• [Task to carry out]:
In your copy, include every record exactly and no pictures.

----

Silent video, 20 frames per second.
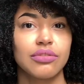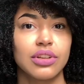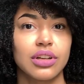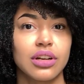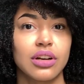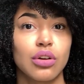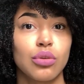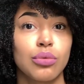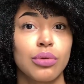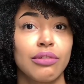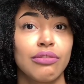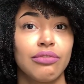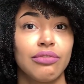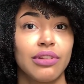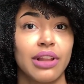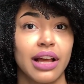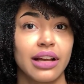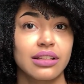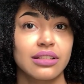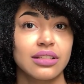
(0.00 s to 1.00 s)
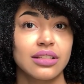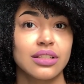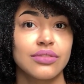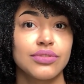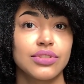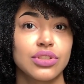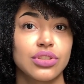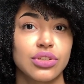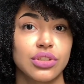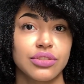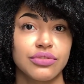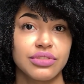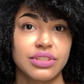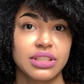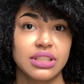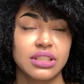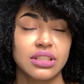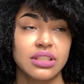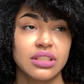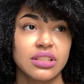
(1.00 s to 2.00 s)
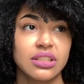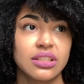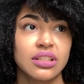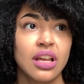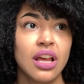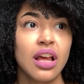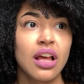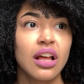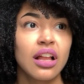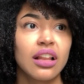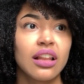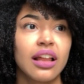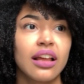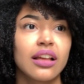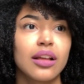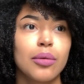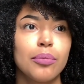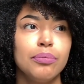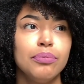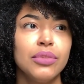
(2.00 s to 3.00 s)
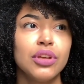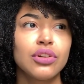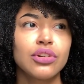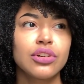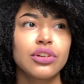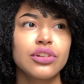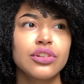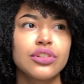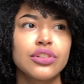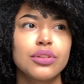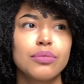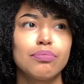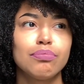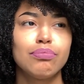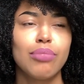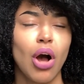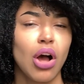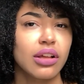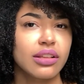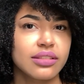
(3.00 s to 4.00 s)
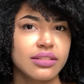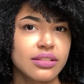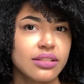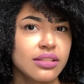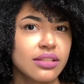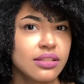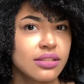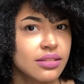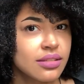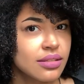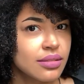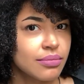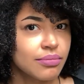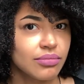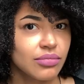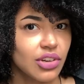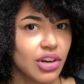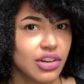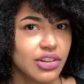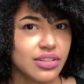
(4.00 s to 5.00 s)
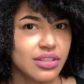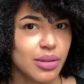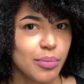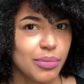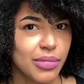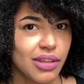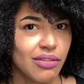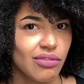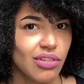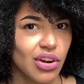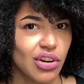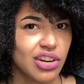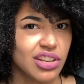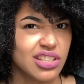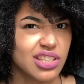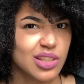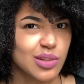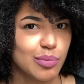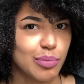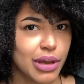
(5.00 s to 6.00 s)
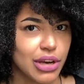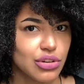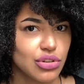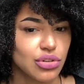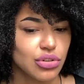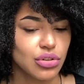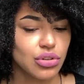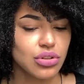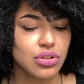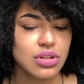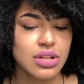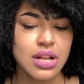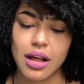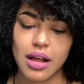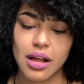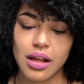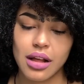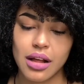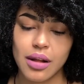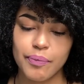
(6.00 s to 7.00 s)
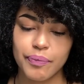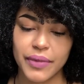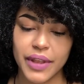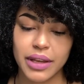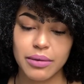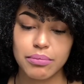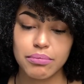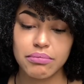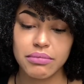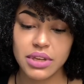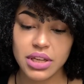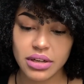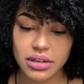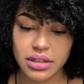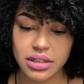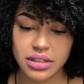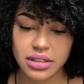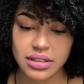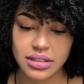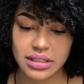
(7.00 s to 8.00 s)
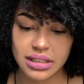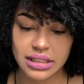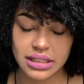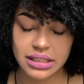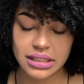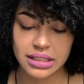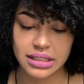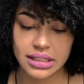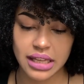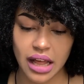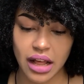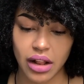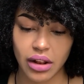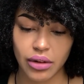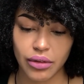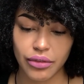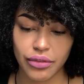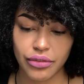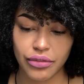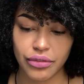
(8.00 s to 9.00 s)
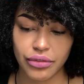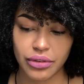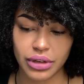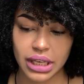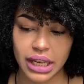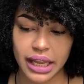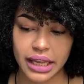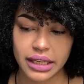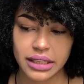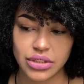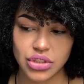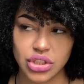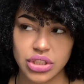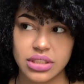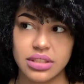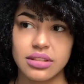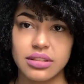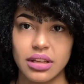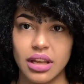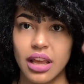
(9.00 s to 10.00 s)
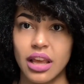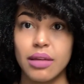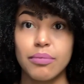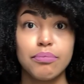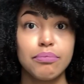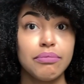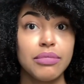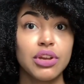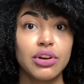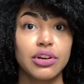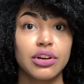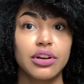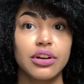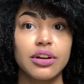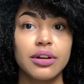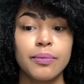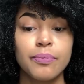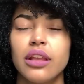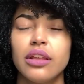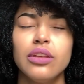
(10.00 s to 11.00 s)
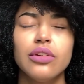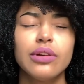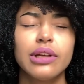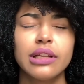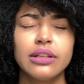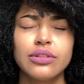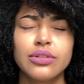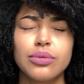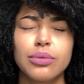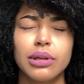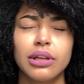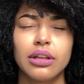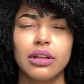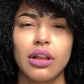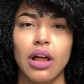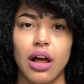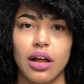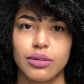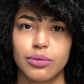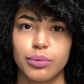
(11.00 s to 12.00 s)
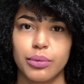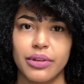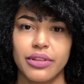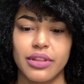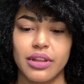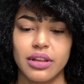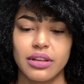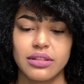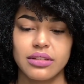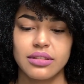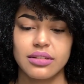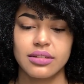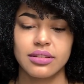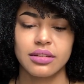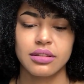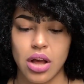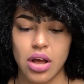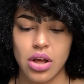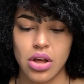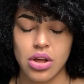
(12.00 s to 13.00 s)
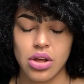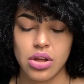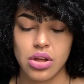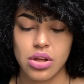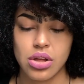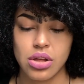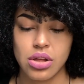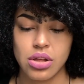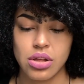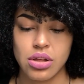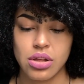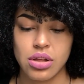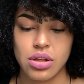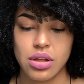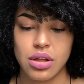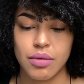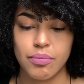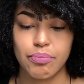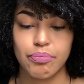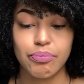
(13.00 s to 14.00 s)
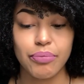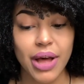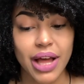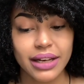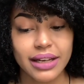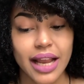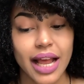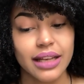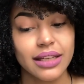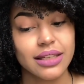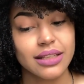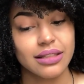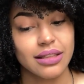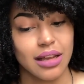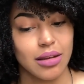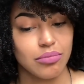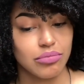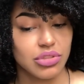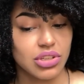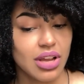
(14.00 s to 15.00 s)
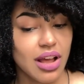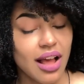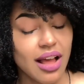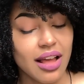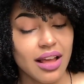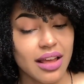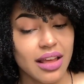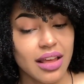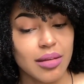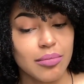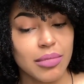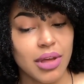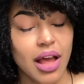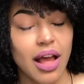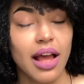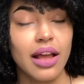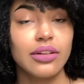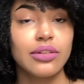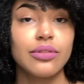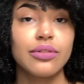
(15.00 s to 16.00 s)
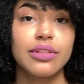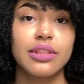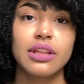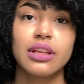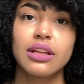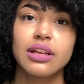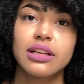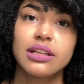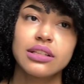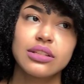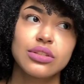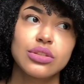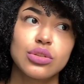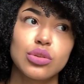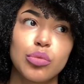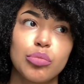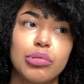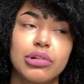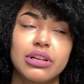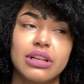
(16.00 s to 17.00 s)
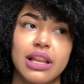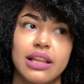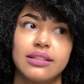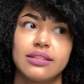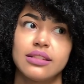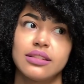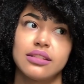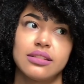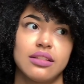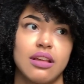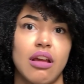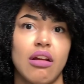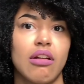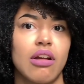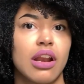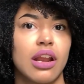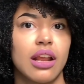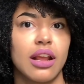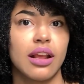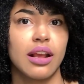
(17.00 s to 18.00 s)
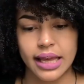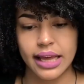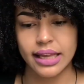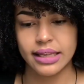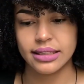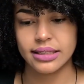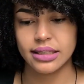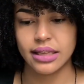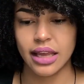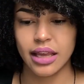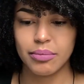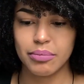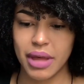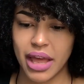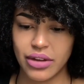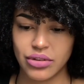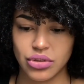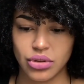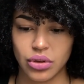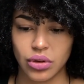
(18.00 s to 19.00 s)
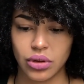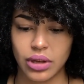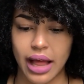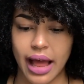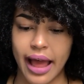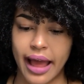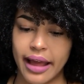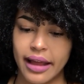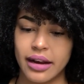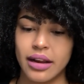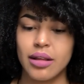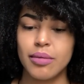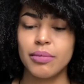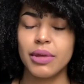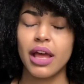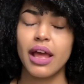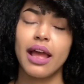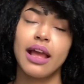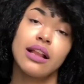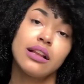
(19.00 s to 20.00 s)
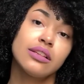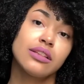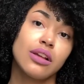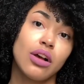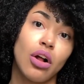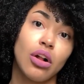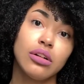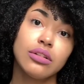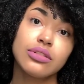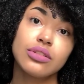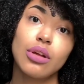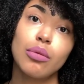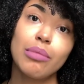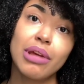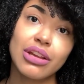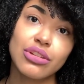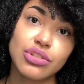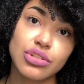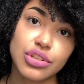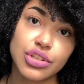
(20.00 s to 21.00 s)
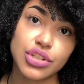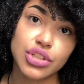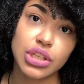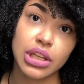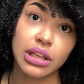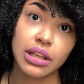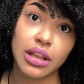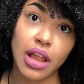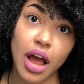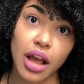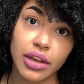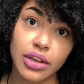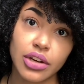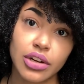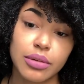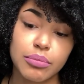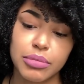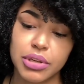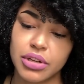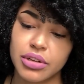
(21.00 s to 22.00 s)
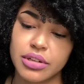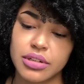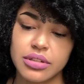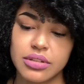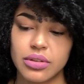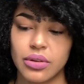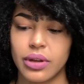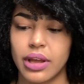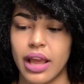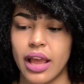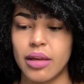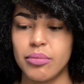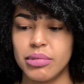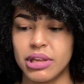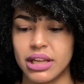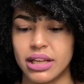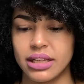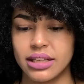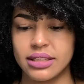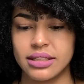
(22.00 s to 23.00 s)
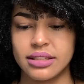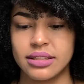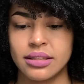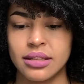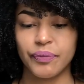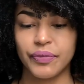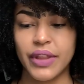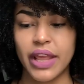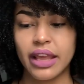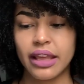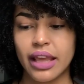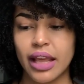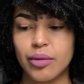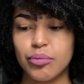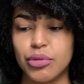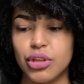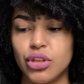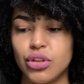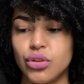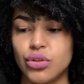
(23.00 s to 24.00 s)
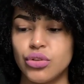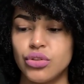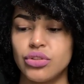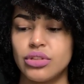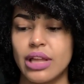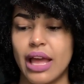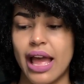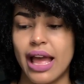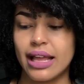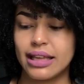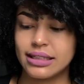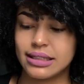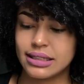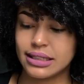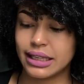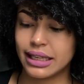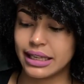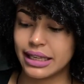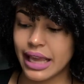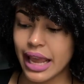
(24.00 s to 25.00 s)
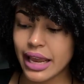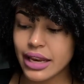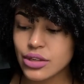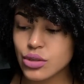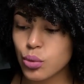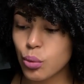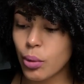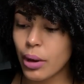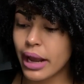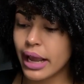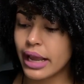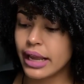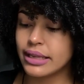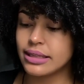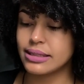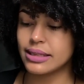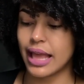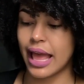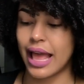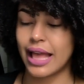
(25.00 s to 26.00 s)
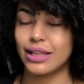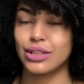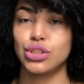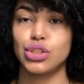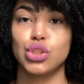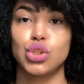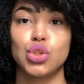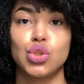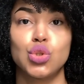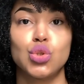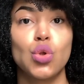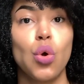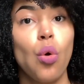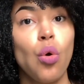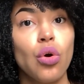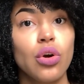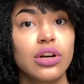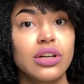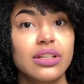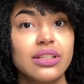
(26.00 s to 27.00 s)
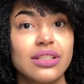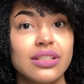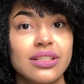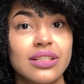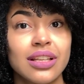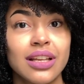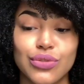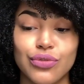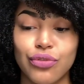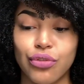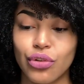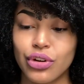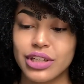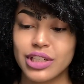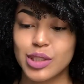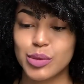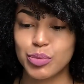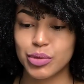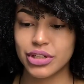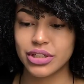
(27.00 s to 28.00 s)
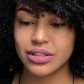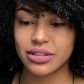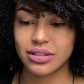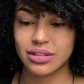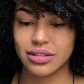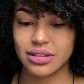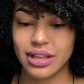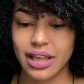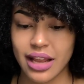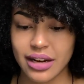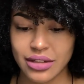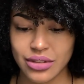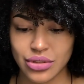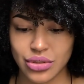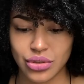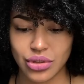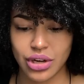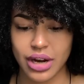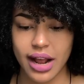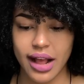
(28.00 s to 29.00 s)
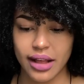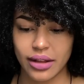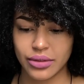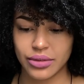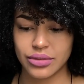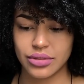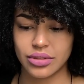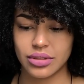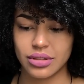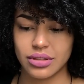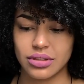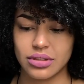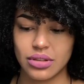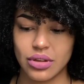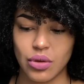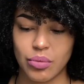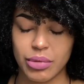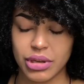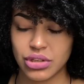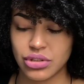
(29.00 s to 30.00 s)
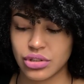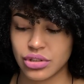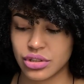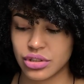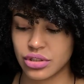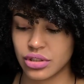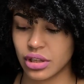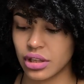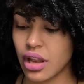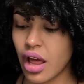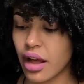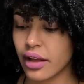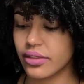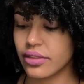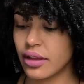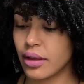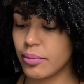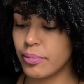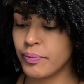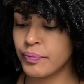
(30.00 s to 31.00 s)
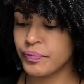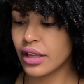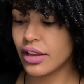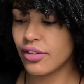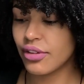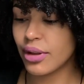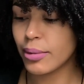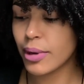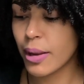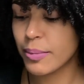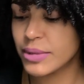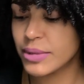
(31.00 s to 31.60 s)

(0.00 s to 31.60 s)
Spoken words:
their reflective surfaces, like mirrored boxes are something very special. And mirrors in itself, like just a mirror, you can do a lot with it. But at the same time, I don't think it is super necessary as a magical item. And also make sure to lock your mirrors, okay? Because they can be used as gateways, as doors for spirits to get into your house. So make sure to lock them. If I'm not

----

• [Exercise result]:
Silent video, 20 frames per second.
(0.00 s to 1.00 s)
(1.00 s to 2.00 s)
(2.00 s to 3.00 s)
(3.00 s to 4.00 s)
(4.00 s to 5.00 s)
(5.00 s to 6.00 s)
(6.00 s to 7.00 s)
(7.00 s to 8.00 s)
(8.00 s to 9.00 s)
(9.00 s to 10.00 s)
(10.00 s to 11.00 s)
(11.00 s to 12.00 s)
(12.00 s to 13.00 s)
(13.00 s to 14.00 s)
(14.00 s to 15.00 s)
(15.00 s to 16.00 s)
(16.00 s to 17.00 s)
(17.00 s to 18.00 s)
(18.00 s to 19.00 s)
(19.00 s to 20.00 s)
(20.00 s to 21.00 s)
(21.00 s to 22.00 s)
(22.00 s to 23.00 s)
(23.00 s to 24.00 s)
(24.00 s to 25.00 s)
(25.00 s to 26.00 s)
(26.00 s to 27.00 s)
(27.00 s to 28.00 s)
(28.00 s to 29.00 s)
(29.00 s to 30.00 s)
(30.00 s to 31.00 s)
(31.00 s to 31.60 s)

(0.00 s to 31.60 s)
Spoken words:
their reflective surfaces, like mirrored boxes are something very special. And mirrors in itself, like just a mirror, you can do a lot with it. But at the same time, I don't think it is super necessary as a magical item. And also make sure to lock your mirrors, okay? Because they can be used as gateways, as doors for spirits to get into your house. So make sure to lock them. If I'm not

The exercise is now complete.